Why bed share
Bed sharing is what nearly all parents used to do when most families were large and dwellings small. It still is the norm in many parts of the world, often for cultural rather than economic reasons. There are obvious attractions to sleeping in the same bed as your baby or toddler: it is comforting for both the parent and child, and the parent can deal with night waking or night feeding without the inconvenience of getting out of bed. And evidence has shown bed sharing babies breast feed longer than those who don’t.
On the other hand it can take time to get used to sleeping next to a wriggly child, it may be hard to move your child out of your bed when you feel the time is right and for some couples bed sharing with their child can have an impact on their close relationship.
Whether you decide to share your bed comes down to personal choice but it is important to know the potential dangers involved and how to make it as safe as you can.
Recent research has concluded that parents should not bring a new baby into their bed for the first six months because, statistically, this is the time of highest risk of cot death. The Lullaby Trust recommends the safest place for babies to sleep in the first six months is in a separate cot or Moses basket in the same room as their parent.
Tips for bed sharing
If you choose to bed share consider these tips to keep your baby safer:
- Make sure there is no space between your mattress and the wall into which your baby could slip.

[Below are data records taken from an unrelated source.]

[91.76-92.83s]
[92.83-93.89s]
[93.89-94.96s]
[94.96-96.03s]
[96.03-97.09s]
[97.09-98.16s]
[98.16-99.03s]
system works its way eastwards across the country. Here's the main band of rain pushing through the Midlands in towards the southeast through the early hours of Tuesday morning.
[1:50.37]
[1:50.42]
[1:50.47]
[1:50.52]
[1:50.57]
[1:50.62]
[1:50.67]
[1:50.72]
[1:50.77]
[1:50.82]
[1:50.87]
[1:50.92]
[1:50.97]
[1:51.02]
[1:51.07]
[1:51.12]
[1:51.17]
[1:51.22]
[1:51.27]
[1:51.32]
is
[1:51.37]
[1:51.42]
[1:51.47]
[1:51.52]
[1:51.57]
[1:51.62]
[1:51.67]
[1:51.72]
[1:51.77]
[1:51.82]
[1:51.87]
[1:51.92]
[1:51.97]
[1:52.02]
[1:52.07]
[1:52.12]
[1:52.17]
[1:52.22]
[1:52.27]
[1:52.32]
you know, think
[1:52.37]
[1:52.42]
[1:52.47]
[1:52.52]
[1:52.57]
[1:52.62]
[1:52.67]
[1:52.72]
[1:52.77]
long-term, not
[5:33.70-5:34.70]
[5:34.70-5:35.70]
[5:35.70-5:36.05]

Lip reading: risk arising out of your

- Don’t place your baby in the middle of the bed between you and your partner.
- Don’t use duvets or eiderdowns or any loose sheets or bedding of any kind on your bed that could obstruct your baby’s breathing or causes them to overheat and remove the pillow where your baby is sleeping.
- Only share your bed with your baby if you have enough room. If it is too cramped, your baby could get squashed or fall out.

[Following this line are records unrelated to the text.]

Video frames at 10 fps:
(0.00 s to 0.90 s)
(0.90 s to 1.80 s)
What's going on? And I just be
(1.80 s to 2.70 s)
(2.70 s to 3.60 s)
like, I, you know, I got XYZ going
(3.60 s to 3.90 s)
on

- Create a special ‘baby space’ in your bed, using a sleep nest.
- Don’t bed share if your baby weighs less than 2.5 kg or is premature (37 weeks or less) as this is strongly linked to an increased risk of SIDS.
- Never sleep with your baby if either you or your partner:
- Has recently drunk any alcohol.
- Taken recreational drugs.
- Is on medication including pain killers.
- Are excessively tired.
If you are unsure about having your baby in your bed but want to sleep physically near, you can use a bedside co-sleeper cot that is specifically designed to fit up against your bed. The side is removed and the cot acts as an extension of your bed space. Or just simply place your baby’s cot next to your bed.